TASK DESCRIPTION -
Please set out each line below exactly as it stands, without the images.

(Stored entries)
-------------------------
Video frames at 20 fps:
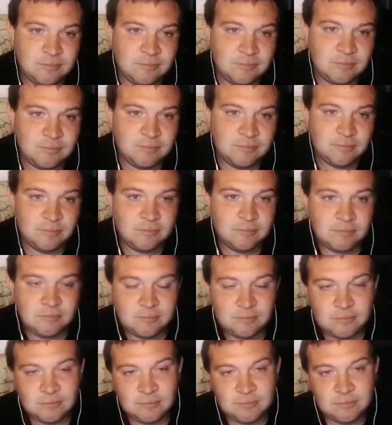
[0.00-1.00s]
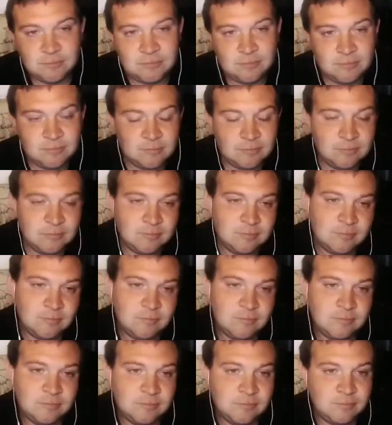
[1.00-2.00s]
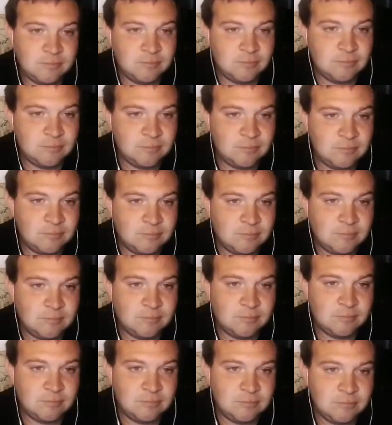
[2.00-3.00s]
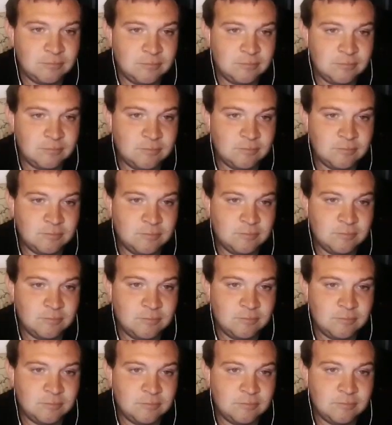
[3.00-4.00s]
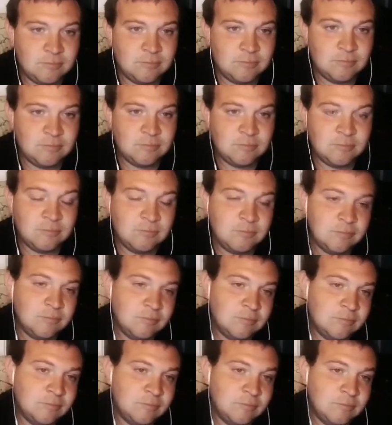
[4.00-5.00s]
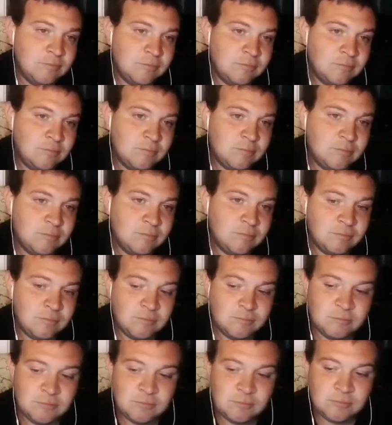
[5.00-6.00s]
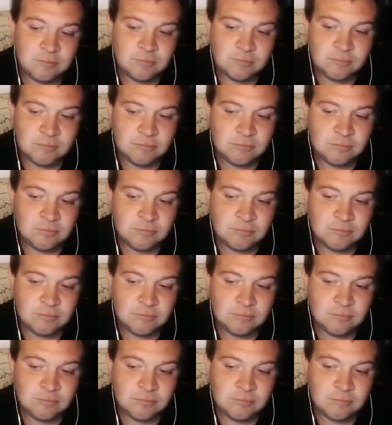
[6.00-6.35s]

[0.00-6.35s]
The person shown says nothing.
-------------------------
ANSWER BOX -
Video frames at 20 fps:
[0.00-1.00s]
[1.00-2.00s]
[2.00-3.00s]
[3.00-4.00s]
[4.00-5.00s]
[5.00-6.00s]
[6.00-6.35s]

[0.00-6.35s]
The person shown says nothing.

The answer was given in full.